REQUIRED WORK
Leave the pictures out and reproduce, exactly, the lines from the one with "nothing, nothing not even a paper of" through the end of the entries below.

DATASET EXTRACT section start

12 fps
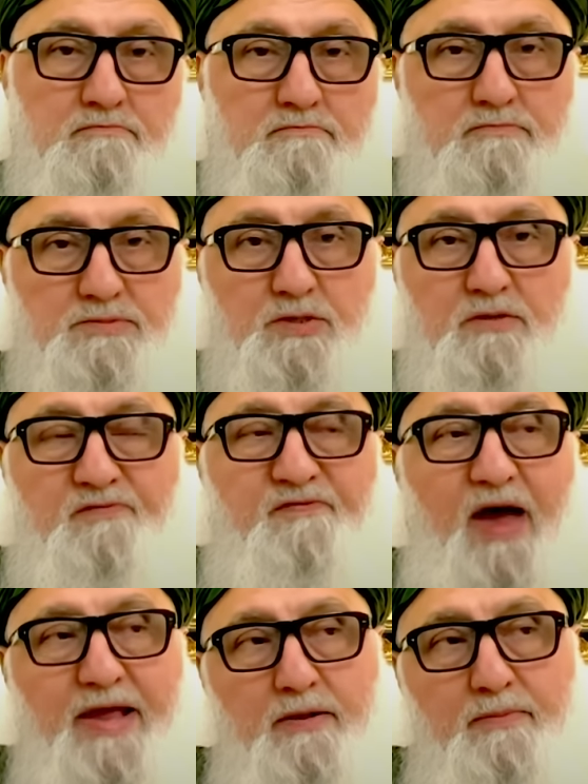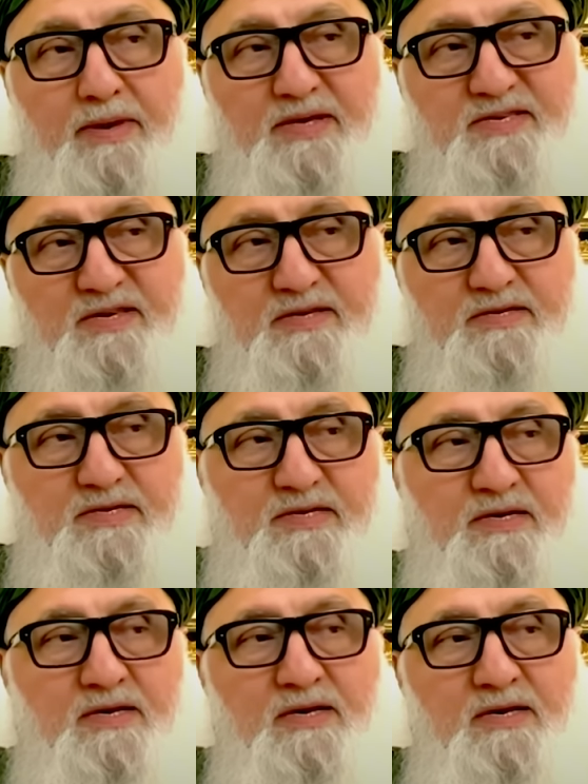So the final message
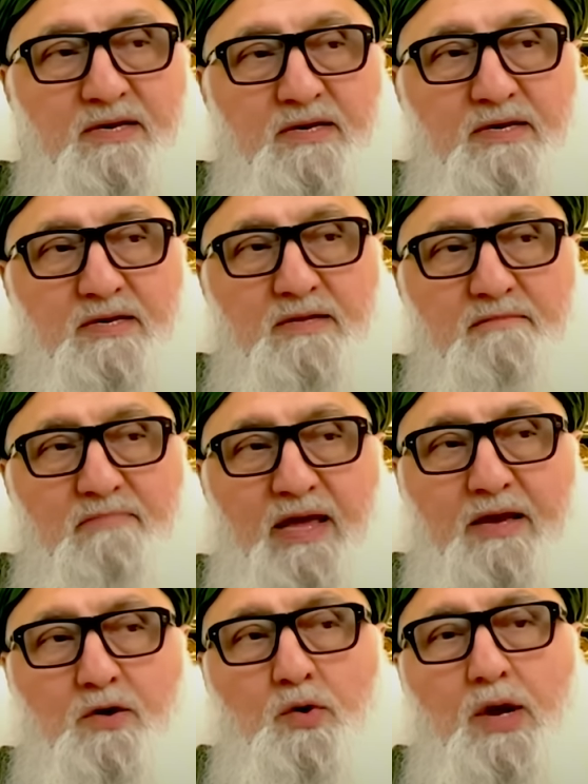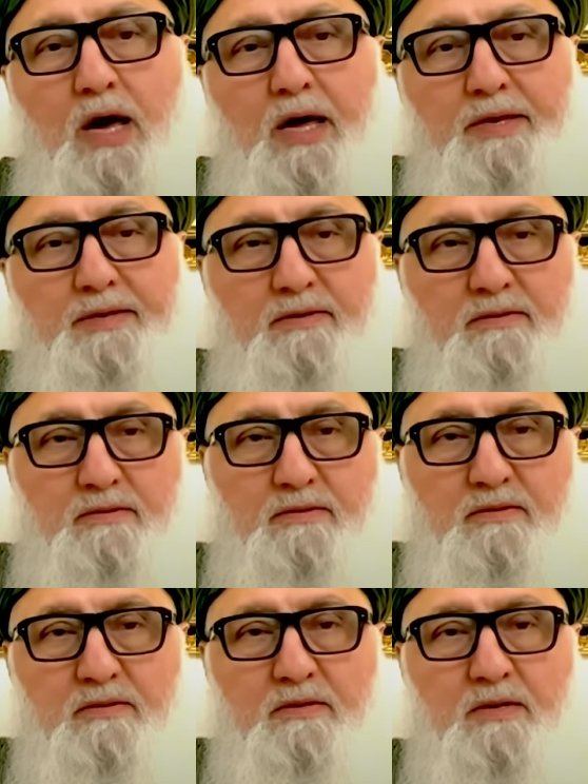like Qur'an
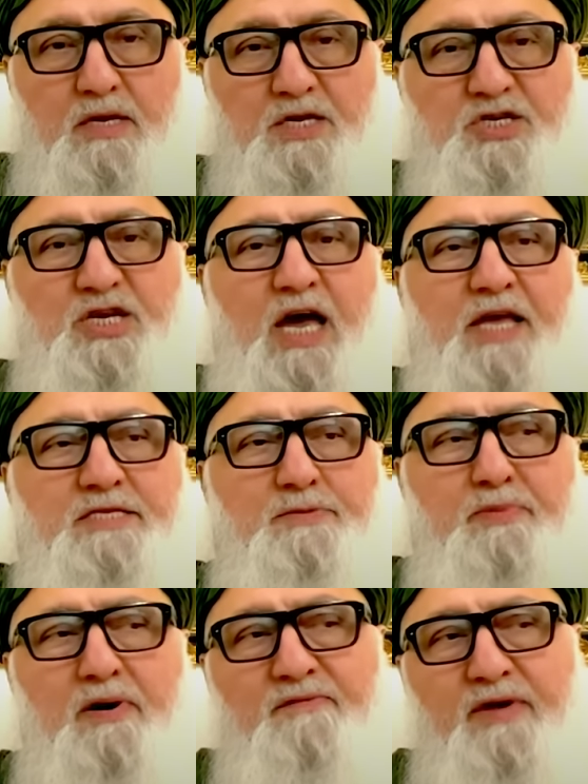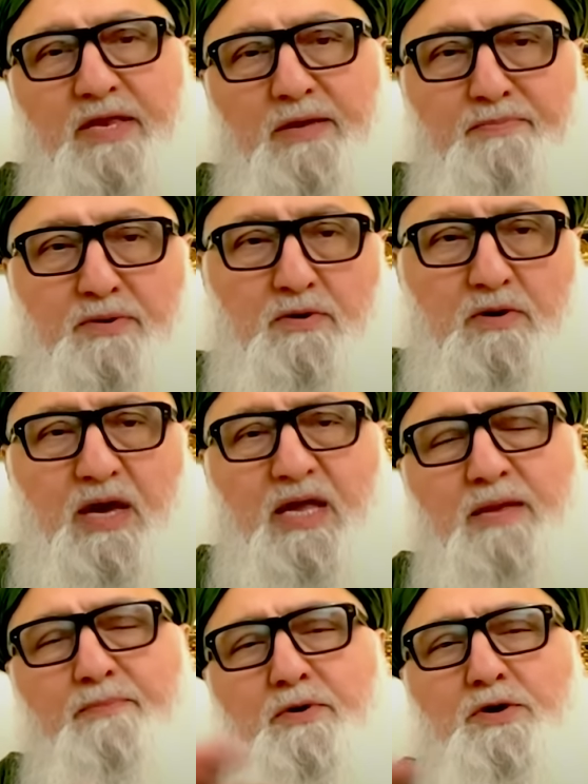it shines above any book.
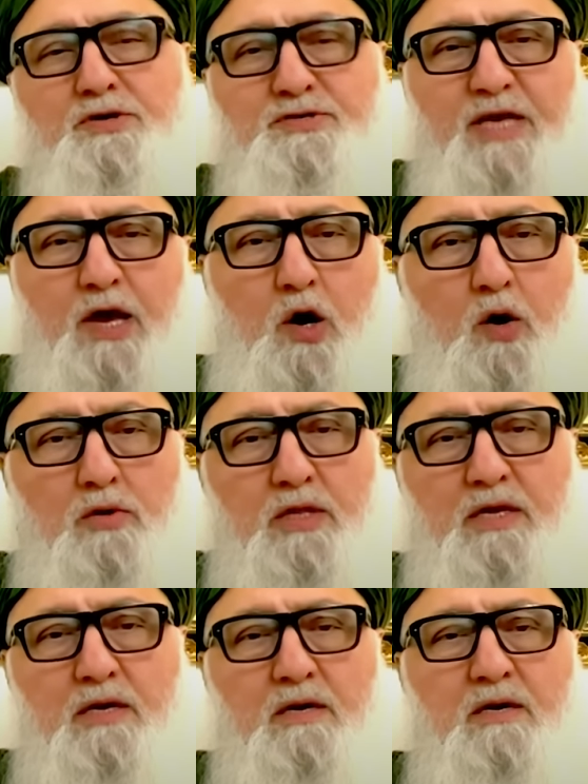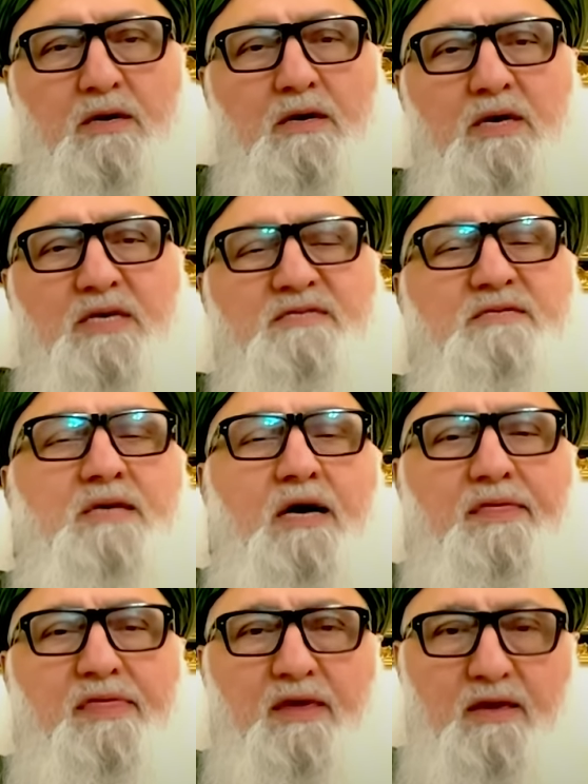Any book you say holy is
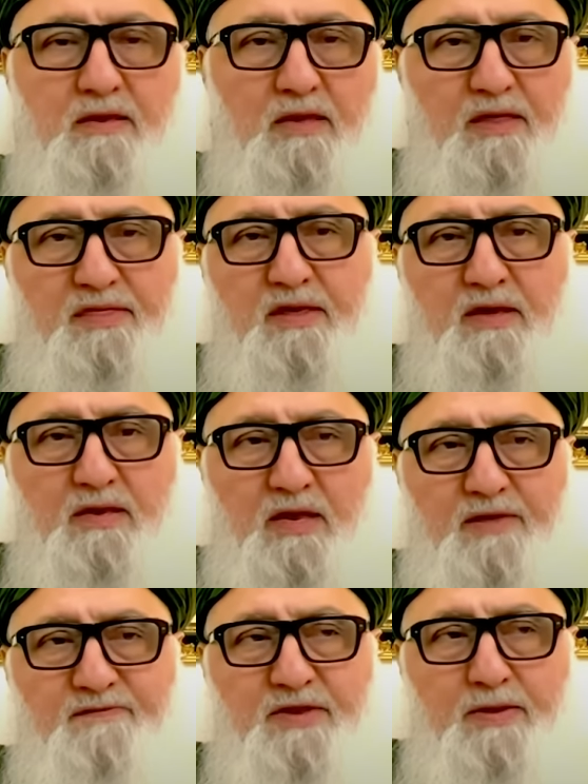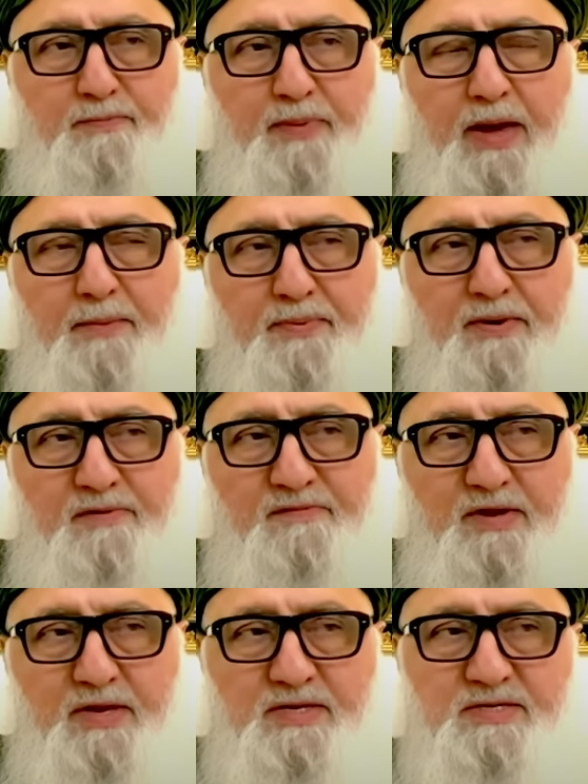nothing, nothing not even a paper of
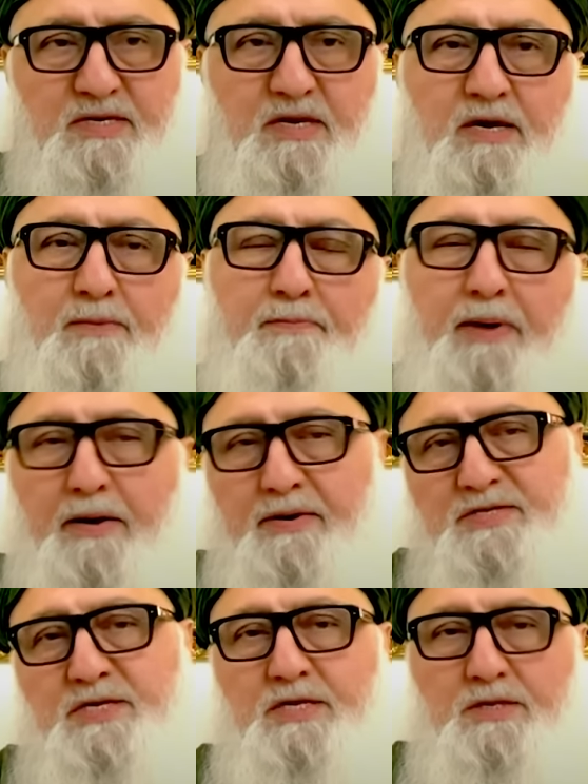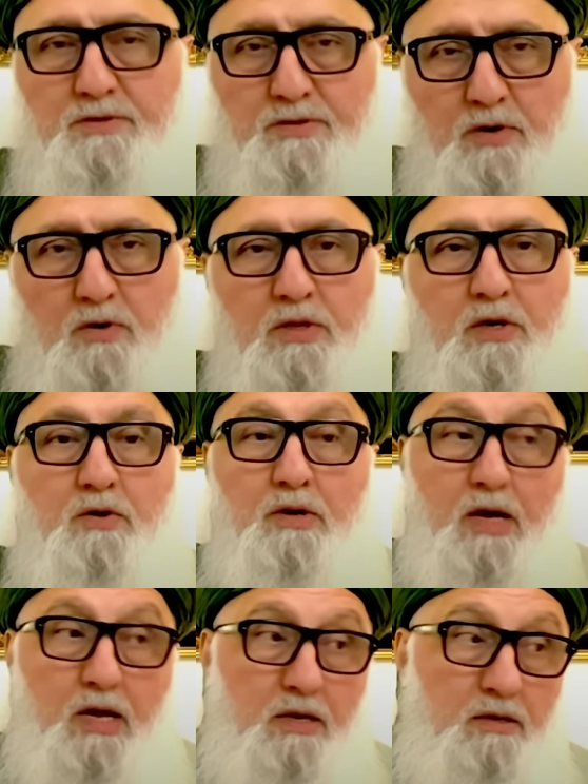it is in comparison to the Holy
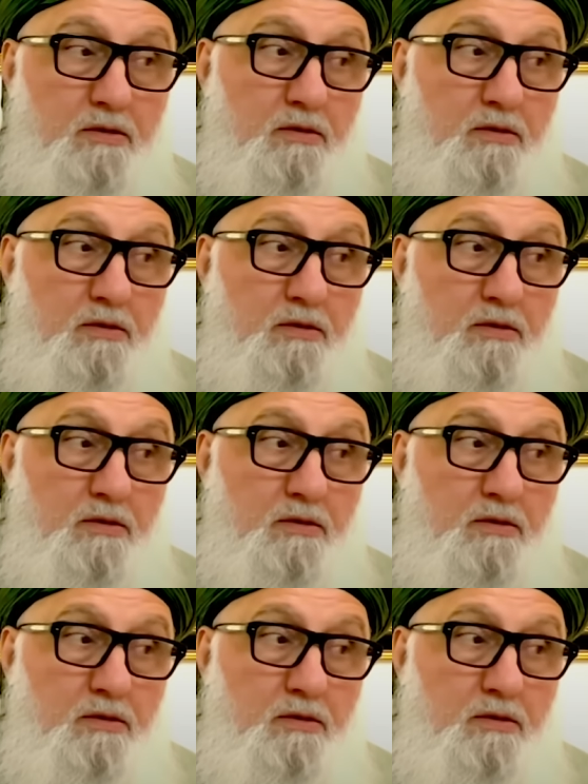Qur'an.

DATASET EXTRACT section end

EXERCISE SOLUTION
nothing, nothing not even a paper of
it is in comparison to the Holy
Qur'an.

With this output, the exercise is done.